Relieving stress in insulin-producing cells protects against Type 1 diabetes
Removing a gene that manages stress within insulin-producing beta cells draws helpful attention from the immune system, protecting mice predisposed to Type 1 diabetes from developing the disease, a new University of Wisconsin–Madison study shows.
The study also found that changes discovered in the modified mouse beta cells are also present in human beta cells that manage to survive the widespread beta-cell death that characterizes Type 1 diabetes.
This gives the researchers hope that their findings, published today in the journal Cell Metabolism, may point to a potential new treatment that could be administered very early in the development of diabetes. Type 1 diabetes afflicts as many as 20 million people around the world, contributing to glaucoma, nerve damage, high blood pressure and stroke. In the United States, it shortens life expectancy by more than a decade.
“When we eat, our beta cells produce about 1 million molecules of insulin every minute to help maintain normal blood glucose levels,” says Feyza Engin, a UW–Madison professor of biomolecular chemistry and senior author of the new study. “That is a big and stressful job, especially for a part of these beta cells called the endoplasmic reticulum.”
The endoplasmic reticulum is like the cell’s warehouse staff. It folds the insulin protein molecules that a beta cell produces, packing them for shipping to other parts of the body. If something goes wrong with the protein folding process, the shipping process backs up or even stops, stressing the endoplasmic reticulum. A stress-response gene called Atf6 perks up when a cell is struggling with unfolded proteins. But if Atf6 can’t resolve the protein-folding problem, prolonged stress will eventually kill the cell.

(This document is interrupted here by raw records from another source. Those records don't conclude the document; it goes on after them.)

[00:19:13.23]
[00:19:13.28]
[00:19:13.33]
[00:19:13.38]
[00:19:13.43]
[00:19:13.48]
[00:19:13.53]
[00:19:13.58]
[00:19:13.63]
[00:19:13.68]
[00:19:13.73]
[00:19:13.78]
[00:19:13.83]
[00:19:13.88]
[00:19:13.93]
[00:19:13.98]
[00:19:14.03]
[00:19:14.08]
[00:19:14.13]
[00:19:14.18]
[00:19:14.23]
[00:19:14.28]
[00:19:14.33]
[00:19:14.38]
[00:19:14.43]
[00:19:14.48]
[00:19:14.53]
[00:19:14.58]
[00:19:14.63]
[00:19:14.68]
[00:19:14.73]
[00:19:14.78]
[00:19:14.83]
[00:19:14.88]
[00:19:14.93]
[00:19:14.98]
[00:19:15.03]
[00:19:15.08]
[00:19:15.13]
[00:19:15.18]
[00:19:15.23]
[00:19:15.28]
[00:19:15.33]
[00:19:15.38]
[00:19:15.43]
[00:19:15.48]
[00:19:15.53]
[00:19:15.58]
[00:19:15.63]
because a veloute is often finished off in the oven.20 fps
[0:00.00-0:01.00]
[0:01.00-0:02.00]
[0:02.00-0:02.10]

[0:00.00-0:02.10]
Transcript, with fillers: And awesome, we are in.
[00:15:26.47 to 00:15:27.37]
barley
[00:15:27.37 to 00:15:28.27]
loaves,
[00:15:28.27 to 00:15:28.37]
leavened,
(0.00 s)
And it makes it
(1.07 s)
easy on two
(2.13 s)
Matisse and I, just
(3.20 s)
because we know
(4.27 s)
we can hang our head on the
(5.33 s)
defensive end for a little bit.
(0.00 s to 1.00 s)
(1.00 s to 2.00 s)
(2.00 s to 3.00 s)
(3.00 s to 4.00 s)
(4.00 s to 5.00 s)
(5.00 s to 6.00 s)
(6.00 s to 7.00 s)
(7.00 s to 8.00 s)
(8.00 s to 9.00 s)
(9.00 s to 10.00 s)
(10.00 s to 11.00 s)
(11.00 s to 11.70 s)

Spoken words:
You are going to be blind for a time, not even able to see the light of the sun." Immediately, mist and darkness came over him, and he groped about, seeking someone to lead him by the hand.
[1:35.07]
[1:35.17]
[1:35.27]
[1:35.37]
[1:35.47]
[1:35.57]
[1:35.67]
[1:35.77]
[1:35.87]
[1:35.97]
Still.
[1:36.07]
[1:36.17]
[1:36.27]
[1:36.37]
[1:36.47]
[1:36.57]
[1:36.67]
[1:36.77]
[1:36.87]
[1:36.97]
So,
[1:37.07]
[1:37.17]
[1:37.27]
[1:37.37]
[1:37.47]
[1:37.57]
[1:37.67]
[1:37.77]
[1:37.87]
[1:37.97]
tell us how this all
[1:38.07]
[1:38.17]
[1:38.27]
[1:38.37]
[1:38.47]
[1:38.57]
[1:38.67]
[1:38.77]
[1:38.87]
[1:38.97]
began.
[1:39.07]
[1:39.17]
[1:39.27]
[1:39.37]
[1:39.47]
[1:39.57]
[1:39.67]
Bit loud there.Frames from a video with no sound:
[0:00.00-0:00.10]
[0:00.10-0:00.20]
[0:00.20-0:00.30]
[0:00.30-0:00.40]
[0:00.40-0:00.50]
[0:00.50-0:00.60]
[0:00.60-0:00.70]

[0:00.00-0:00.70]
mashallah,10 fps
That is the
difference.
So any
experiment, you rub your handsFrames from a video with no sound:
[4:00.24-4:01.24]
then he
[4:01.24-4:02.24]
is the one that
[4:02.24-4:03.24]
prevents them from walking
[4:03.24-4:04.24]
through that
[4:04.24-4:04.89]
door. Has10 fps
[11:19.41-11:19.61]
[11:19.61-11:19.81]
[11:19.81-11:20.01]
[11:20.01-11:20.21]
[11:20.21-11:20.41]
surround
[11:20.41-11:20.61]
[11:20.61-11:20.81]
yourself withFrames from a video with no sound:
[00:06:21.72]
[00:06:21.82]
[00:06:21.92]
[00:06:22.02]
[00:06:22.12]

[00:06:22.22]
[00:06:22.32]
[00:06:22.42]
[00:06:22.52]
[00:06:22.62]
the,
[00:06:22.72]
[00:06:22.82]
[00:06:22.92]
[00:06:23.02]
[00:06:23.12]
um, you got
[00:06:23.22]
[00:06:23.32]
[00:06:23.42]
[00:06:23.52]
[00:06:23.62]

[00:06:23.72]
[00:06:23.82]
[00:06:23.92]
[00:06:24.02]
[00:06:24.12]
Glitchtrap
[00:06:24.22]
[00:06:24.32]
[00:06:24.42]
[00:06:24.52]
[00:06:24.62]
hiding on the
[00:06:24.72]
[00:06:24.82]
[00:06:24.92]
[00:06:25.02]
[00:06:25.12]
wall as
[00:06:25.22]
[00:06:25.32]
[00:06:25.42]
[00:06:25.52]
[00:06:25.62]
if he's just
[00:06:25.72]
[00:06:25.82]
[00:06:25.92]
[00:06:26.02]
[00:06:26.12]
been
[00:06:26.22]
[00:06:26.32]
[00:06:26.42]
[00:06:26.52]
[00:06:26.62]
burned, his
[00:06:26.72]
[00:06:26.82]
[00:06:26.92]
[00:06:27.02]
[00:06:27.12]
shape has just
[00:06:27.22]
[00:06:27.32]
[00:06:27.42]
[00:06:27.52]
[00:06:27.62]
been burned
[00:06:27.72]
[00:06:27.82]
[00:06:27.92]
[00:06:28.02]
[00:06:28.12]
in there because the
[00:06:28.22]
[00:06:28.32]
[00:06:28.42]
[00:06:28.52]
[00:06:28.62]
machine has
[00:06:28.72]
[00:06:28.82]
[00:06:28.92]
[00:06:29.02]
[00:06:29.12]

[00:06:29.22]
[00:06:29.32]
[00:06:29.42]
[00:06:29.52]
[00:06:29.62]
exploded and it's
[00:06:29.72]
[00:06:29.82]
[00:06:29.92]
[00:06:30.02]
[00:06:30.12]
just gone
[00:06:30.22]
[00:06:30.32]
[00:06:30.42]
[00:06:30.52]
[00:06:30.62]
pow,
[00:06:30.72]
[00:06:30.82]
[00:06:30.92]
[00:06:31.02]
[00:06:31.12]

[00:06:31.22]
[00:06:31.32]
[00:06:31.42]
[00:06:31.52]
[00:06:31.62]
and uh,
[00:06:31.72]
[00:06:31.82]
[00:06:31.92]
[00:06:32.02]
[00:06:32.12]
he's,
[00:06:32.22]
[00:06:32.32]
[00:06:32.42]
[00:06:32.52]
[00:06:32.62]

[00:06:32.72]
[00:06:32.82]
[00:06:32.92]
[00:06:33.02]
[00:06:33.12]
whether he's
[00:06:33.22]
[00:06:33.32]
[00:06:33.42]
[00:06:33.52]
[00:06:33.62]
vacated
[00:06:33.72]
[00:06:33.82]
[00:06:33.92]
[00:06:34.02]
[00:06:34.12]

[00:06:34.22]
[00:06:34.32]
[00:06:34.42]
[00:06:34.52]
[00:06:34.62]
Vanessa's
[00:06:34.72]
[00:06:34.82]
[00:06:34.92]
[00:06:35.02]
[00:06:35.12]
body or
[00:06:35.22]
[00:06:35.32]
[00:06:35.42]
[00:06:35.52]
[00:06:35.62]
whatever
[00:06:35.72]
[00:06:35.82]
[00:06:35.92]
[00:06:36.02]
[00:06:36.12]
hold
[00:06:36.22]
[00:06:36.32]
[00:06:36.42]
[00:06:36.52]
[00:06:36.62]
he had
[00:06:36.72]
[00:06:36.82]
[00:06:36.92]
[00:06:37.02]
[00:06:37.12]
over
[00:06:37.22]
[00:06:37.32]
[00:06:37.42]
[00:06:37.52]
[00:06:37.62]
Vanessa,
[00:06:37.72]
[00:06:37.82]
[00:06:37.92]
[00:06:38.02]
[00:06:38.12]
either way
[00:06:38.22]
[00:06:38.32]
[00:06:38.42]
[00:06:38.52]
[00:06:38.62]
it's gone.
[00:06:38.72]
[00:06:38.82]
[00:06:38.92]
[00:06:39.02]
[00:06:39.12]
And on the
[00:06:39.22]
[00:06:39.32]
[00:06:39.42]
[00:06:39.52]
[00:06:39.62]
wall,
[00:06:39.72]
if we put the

Engin’s lab bred a line of diabetes-predisposed mice without the Atf6 gene in their beta cells. Instead of meeting their typical fate, those mice were protected from diabetes. Analysis of the genes expressed by their beta cells suggested the cells entered a state called senescence far ahead of schedule.
Senescence is a period of the cell’s life cycle in which it stops dividing and halts other normal cellular business. Senescing cells can cause problems for neighboring cells by releasing inflammatory messaging molecules that trigger an immune system response.
“We removed — knocked-out — the Atf6 gene in the beta cells in the pancreas of our mouse model of Type 1 diabetes, and they did not become diabetic,” Engin says. “Instead of dying off, these cells unexpectedly appear to go into an early senescence state that initiated a beneficial immune response and helped the cells survive an autoimmune attack.”
DNA damage, stress and aging can kick off senescence, which can draw an immune system response that cleans up the senescent cells. If the immune system fails to clear these cells, they accumulate and cause chronic inflammation and disease.
“The beta cells without Atf6 exhibit transient senescence and start releasing this group of proteins, including leukemia inhibitory factor, or LIF, that recruits protective immune cells called M2 macrophages,” Engin says.
Macrophages are white blood cells that eat things — pathogens, foreign bodies, dead cells — that don’t belong in the body. In the pancreases of the Atf6-knockout mice, the M2 macrophages appeared to work around the altered beta cells, relieving inflammation and helping to reduce the accumulation of other, detrimental senescent cells. This led to healthier tissue and improved beta cell health and function, staving off Type 1 diabetes.
Even more exciting, Engin says, is how closely the new study’s results in mice appear to be reflected in human cells.
With a blood test, doctors can identify people who are at high-risk of developing Type 1 diabetes months in advance of the death of their beta cells.
“That may be a perfect timeframe for a treatment based on pharmacological inhibition of Atf6 or induction of LIF and other secreted proteins,” says Engin, whose work is funded by the National Institutes of Health. “If we can get there in time to protect these cells with transient senescence, the onset of diabetes might be prevented.”
While nearly all beta cells die off in diabetes, a few — though too few to be effective insulin suppliers — do survive. To see whether their mouse findings could be applicable in humans, Engin’s lab, with collaborators at Case Western Reserve University, Université Libre de Bruxelle and the University of Manitoba, studied beta cell samples taken from diabetes patients.
“In those surviving beta cells, we found reduced Atf6 activity and an early senescence gene expression pattern, suggesting this same process that kept our mice from becoming diabetic may have worked to protect these residual beta cells in humans,” Engin says.
The researchers hope to build on those findings by delving further into the role and potential benefits of senescence in Type 1 diabetes and other diseases.
This research was supported by grants from the National Institutes of Health (T32 GM007215, DK053307, DK060596, U01 DK127786, DK126444, DK133881-01, DK130919, DK128136), Juvenile Diabetes Research Foundation, Children’s Hospital Research Institute of Manitoba, Canadian Institutes of Health Research, Belgium’s Fund for Scientific Research, Dutch Diabetes Research Foundation and the Greater Milwaukee Foundation.